Coronary Thrombosis

Updated on: August 18, 2014

What is coronary thrombosis?

The heart receives blood via the coronary vessels. When a blood clot forms inside the coronary vessels, this is known as coronary thrombosis. In almost all cases, the blood clot is formed at a site of an already diseased coronary vessel. The heart is a very delicate organ and needs adequate amounts of blood to maintain its function. If the blood supply is blocked, a heart attack can occur.

Why does a thrombus occur in a coronary vessel?

In the majority of cases, the thrombosis occurs at a site where the coronary artery has already been narrowed or blocked. The coronary artery narrowing may be due to process of atherosclerosis or cholesterol plaque build up. Because the blood is unable to flow through the narrowed portion of the coronary artery, it slows down and starts to sticks to the vessel wall- eventually forming a blood clot.

What are symptoms of a coronary thrombus?

Most individuals with a coronary thrombus have symptoms which may include:

- chest pain

- sweating

- dizziness

- difficulty breathing or fast breathing

- chest palpitations (fast heart rate)

- nausea, vomiting

Who is at risk for a coronary thrombus?

Coronary thrombus is most common in individuals who:

- smoke

- are diabetic

- have uncontrolled blood pressure

- have high cholesterol levels

- have a family history of heart problems

- are obese

- who are inactive

How is a diagnosis of coronary thrombus made?

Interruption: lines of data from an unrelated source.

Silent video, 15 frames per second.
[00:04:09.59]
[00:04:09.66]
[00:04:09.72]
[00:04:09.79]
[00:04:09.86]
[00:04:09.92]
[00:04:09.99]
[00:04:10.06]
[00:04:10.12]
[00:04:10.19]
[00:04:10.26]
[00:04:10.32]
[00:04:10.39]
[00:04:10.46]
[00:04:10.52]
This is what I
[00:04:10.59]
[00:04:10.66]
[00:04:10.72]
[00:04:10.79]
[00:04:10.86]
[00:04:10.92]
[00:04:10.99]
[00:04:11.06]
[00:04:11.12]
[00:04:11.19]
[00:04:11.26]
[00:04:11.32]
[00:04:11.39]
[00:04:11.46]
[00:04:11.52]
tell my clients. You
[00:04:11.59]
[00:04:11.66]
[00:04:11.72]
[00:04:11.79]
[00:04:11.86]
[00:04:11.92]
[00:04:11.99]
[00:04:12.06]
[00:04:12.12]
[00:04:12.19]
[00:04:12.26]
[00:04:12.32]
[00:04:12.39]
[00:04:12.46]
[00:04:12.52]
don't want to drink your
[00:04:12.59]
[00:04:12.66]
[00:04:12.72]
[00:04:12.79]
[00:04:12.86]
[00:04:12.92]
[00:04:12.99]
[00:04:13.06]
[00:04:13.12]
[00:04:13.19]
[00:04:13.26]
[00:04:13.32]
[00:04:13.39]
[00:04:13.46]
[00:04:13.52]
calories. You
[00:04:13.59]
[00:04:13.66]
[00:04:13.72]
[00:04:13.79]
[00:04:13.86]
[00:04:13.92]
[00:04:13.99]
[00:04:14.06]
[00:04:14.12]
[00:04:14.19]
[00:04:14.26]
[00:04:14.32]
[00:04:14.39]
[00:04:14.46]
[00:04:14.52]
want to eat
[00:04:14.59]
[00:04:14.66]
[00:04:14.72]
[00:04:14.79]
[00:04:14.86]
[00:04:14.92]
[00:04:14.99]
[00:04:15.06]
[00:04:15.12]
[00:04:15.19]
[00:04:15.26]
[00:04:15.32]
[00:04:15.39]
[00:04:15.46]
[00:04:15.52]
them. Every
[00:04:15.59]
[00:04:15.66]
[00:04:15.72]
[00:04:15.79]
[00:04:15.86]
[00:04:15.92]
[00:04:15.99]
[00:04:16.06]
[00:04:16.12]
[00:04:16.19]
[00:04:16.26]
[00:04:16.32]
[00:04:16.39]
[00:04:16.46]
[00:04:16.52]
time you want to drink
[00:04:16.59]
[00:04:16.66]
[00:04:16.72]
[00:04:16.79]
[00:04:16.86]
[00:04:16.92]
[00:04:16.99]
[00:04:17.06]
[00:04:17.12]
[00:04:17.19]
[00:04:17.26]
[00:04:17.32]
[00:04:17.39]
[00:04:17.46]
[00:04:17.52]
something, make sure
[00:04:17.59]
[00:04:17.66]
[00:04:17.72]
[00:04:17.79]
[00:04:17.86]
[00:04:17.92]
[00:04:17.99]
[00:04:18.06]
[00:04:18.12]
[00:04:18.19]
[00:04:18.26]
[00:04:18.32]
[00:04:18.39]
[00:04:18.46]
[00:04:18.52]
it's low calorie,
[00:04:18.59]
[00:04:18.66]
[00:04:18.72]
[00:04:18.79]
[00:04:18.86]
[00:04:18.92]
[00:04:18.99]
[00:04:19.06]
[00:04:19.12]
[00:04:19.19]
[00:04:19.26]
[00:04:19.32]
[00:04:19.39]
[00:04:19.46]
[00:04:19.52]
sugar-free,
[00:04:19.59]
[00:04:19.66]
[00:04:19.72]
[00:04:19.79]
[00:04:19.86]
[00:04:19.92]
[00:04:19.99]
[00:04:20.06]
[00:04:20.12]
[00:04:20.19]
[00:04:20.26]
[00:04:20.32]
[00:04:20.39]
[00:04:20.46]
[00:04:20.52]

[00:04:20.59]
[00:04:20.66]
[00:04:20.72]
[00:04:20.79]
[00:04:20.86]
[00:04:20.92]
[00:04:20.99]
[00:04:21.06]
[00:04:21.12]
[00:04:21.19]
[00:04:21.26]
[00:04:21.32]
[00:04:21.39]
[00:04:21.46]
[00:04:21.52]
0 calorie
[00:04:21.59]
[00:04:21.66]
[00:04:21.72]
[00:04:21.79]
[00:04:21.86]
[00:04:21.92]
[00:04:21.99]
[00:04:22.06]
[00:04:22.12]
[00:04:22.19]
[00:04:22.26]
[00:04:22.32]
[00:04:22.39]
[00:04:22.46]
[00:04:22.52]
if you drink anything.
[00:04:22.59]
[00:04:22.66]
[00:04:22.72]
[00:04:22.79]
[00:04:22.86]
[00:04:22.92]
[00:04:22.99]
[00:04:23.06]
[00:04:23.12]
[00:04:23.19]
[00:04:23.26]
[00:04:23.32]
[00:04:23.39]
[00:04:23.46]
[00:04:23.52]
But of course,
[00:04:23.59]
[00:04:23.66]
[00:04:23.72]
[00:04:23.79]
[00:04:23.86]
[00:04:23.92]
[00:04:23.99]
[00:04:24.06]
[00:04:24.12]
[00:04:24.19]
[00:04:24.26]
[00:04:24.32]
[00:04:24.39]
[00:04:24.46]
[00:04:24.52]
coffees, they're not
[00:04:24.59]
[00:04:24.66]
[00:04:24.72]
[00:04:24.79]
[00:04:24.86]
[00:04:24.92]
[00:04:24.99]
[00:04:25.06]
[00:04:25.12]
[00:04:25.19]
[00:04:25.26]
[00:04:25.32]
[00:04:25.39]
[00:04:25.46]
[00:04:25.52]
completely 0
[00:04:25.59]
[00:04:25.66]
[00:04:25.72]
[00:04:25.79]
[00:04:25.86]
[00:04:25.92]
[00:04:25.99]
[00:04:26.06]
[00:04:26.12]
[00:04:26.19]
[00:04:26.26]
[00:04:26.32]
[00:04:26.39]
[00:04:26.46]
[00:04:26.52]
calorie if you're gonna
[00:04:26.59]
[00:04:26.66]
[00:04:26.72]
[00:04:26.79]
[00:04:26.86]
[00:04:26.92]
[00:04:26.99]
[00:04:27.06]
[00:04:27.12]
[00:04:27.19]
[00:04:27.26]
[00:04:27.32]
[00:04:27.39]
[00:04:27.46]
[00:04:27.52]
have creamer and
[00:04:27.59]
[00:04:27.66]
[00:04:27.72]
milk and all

The features of chest pain may indicate a coronary thrombus but to confirm the diagnosis the physician will perform:

Blood work: Blood will be drawn at 8 hour intervals to detect the presence of a heart attack.

ECG: The electrocardiogram may reveal the presence of a new or old heart attack.

X ray: The chest x ray may reveal the presence of any heart failure.

ECHO: This ultrasound based test can assess the heart as it beats and determine not only the valve problems but also the force of contraction.

Cardiac catheterization: This test requires x rays and a dye which is injected into the heart vessels. It remains the gold standard for detection of a coronary thrombus and the presence of any coronary artery disease.

What is treatment of coronary thrombus?

Coronary thrombus can cause a heart attack so it is extremely important to get to a hospital as soon as possible. The immediate treatment of a coronary thrombus is:

- taking nitroglycerin tablets

- oxygen

- blood thinners

- Coronary artery angioplasty or stenting (essentially ballooning)

- open heart surgery

How can coronary thrombus be prevented?

The risks of coronary thrombus formation can be decreased by:

- being active, exercise regularly

- controlling blood sugar

- controlling blood pressure

- stop smoking

- avoid high fat diet

- control cholesterol levels

- take an aspirin every day

Which type of physician deals with coronary thrombus?

All heart problems are dealt by physicians who have added training in the field of cardiology. The physicians are known as cardiologists.